WORK TO BE COMPLETED » Retype, exactly as written, every line from the one containing "[0:02.00-0:02.50]" through the last line of the records below, both included; skip the pictures.

[EXERCISE DATA — start]

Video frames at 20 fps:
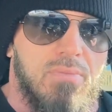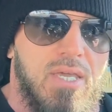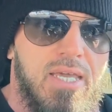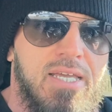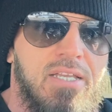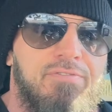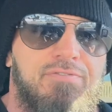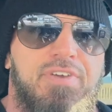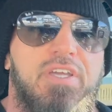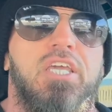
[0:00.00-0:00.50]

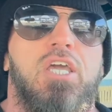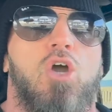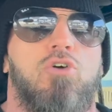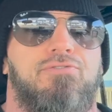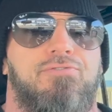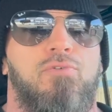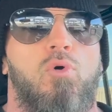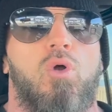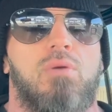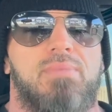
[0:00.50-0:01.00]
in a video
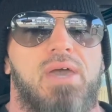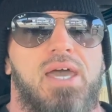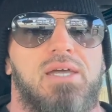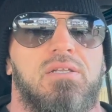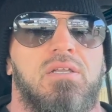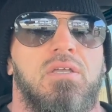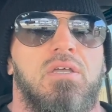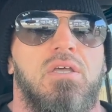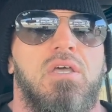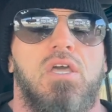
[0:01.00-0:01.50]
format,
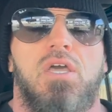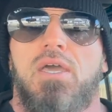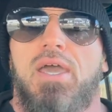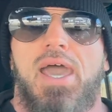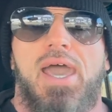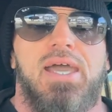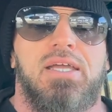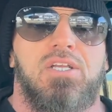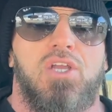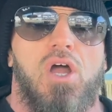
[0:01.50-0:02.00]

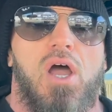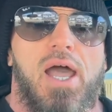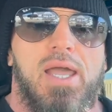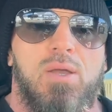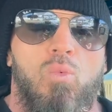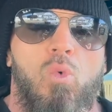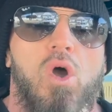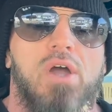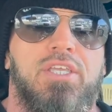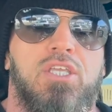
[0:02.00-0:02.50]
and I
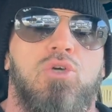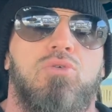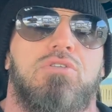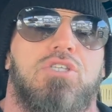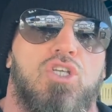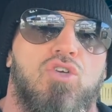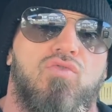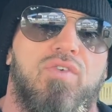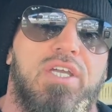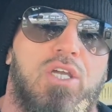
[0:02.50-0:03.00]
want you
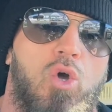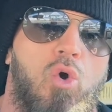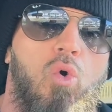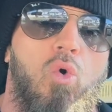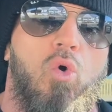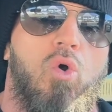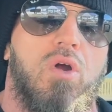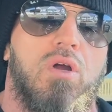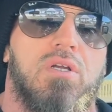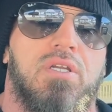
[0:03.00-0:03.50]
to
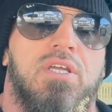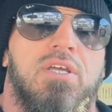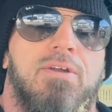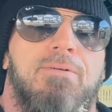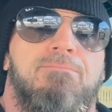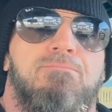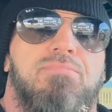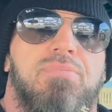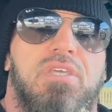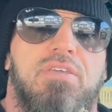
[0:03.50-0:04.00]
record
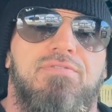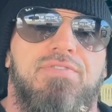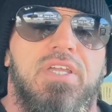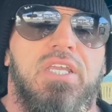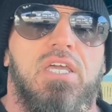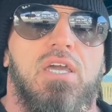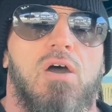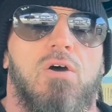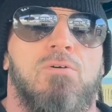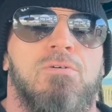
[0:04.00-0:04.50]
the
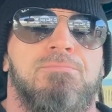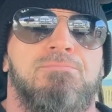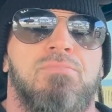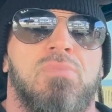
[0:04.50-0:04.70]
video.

[EXERCISE DATA — finish]

TASK OUTPUT »
[0:02.00-0:02.50]
and I
[0:02.50-0:03.00]
want you
[0:03.00-0:03.50]
to
[0:03.50-0:04.00]
record
[0:04.00-0:04.50]
the
[0:04.50-0:04.70]
video.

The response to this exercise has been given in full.